The site dedicated to Brazilian women of African descent
Note from BW of Brazil: Yesterday there was another in an ongoing series of discussions and seminars in regards to the necessity of creating policies that help to change the image of black women in Brazil’s media and in society in general. If you’re new to this blog, you might ask, why is this even necessary? If you’re a person who has always believed in Brazil’s “racial democracy” myth in which all the races are treated equally in a huge melting pot, then perhaps you not aware of the invisibility of black women in Brazilian literature, journalism, teen magazines, or modeling runways. Besides this invisibility, when black women are portrayed, they often associated with domestic work or sexual stereotypes, such as Brazil’s huge yearly Carnaval that puts gyrating black women on display for the world to see for a week after keeping them virtually invisible for the rest of the year. Besides the the association with domestic work and sexual stereotypes, unless they have a certain texture of hair, black women are also generally associated with negative images in terms of afro textured hair. Considering all of this, is there really any wonder why seminars of this sort are still necessary?
Minister says it’s necessary to change the image of black women in the media
“We believe it is important to reverse the negative image that people have of us [black women] in Brazilian society,” said Minister of the Secretariat for Policies to Promote Racial Equality and Luiza Bairros
São Paulo – The minister of the Secretariat for Policies to Promote Racial Equality, Luiza Bairros, participated on Tuesday, May 7, in the seminar Desenvolvimento e Mulher Negra (Development and Black Woman) in São Paulo. According to the minister, the department must develop, in favor of the black female population, integrated projects; the first of them regarding the empowerment of young people at work. “In the sense of creating e a project in which they are supported in choosing professions and careers that are not traditional for young black women,” said Luiza.

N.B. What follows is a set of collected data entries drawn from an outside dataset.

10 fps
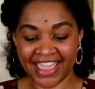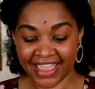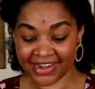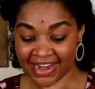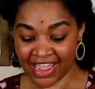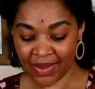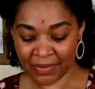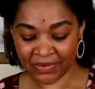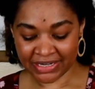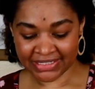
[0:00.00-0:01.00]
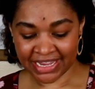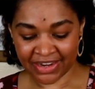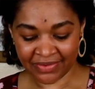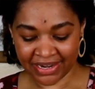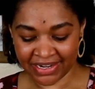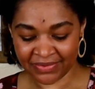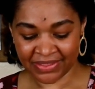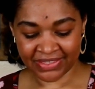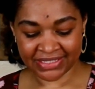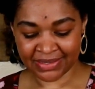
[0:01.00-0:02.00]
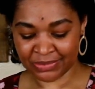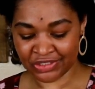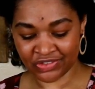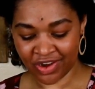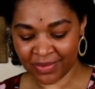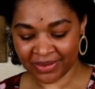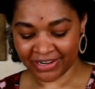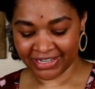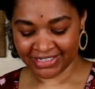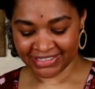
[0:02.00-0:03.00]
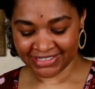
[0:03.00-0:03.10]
And now I'm going to decorate it with some strawberries.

A second aspect is to support initiatives led by black women in communication. “We believe it is important to reverse the negative image that people have of us [black women] in Brazilian society,” she said. The minister said that the two projects should be implemented in the first semester. “It is an initiative in partnership with civil society to strengthen black women’s organizations in Brazil,” she said.

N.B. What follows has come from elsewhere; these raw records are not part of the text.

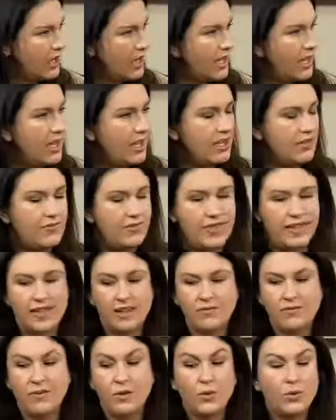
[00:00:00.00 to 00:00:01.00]
if
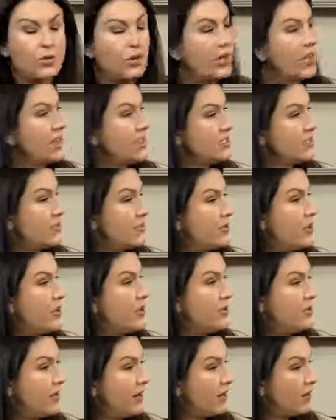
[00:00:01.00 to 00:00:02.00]
they vocalize for
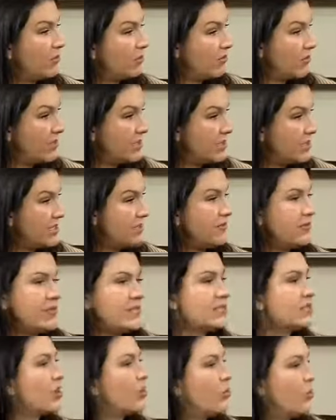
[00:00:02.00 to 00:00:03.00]
no apparent reason, if
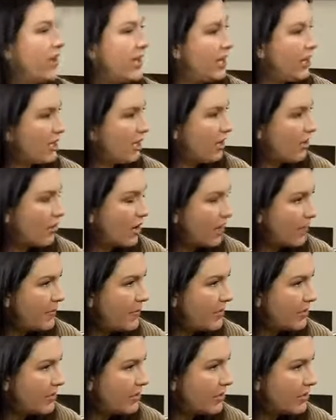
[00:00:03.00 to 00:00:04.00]
they start waking you up
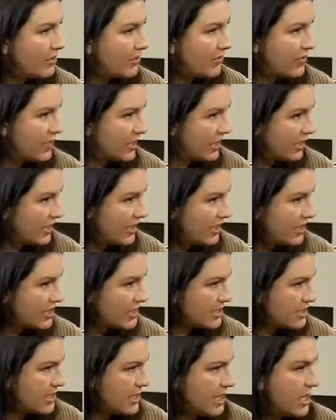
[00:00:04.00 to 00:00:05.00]
in the middle of the
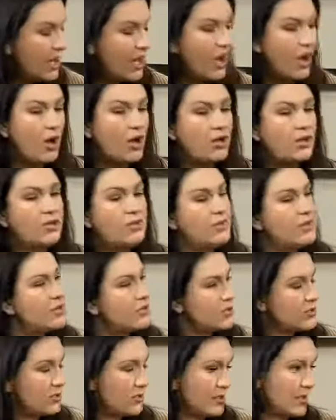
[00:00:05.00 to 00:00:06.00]
night, all of
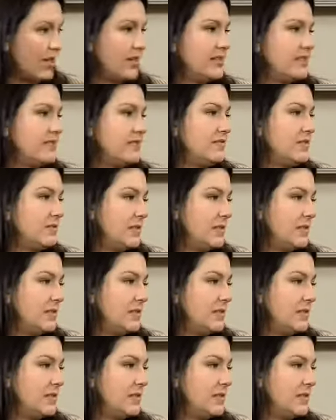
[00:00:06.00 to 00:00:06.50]
those are signs of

Luiza Bairros commented on the inflow of black students in São Paulo’s state universities. “I don’t agree in general with the format that was presented, but I think São Paulo society will take account of making a process of discussion so that affirmative action can be taken in São Paulo universities stripped of any kind of prejudice in relation to the black population,” said the minister.
The Minister of Racial Equality stressed the importance of access to education, especially after witnessing the changes that have happened in Brazil in the past 10 years and the process of economic and social advancement of the people involved, mostly the black population.
“The most interesting is that among black women, you notice the ability to seize opportunities,” she said. “This brings us a possibility of a very important reflection because when you look at the big numbers, racial inequalities still remain, and they are strong. And black women as a whole remain part of the segment that experiences more disadvantages in the Brazilian population.”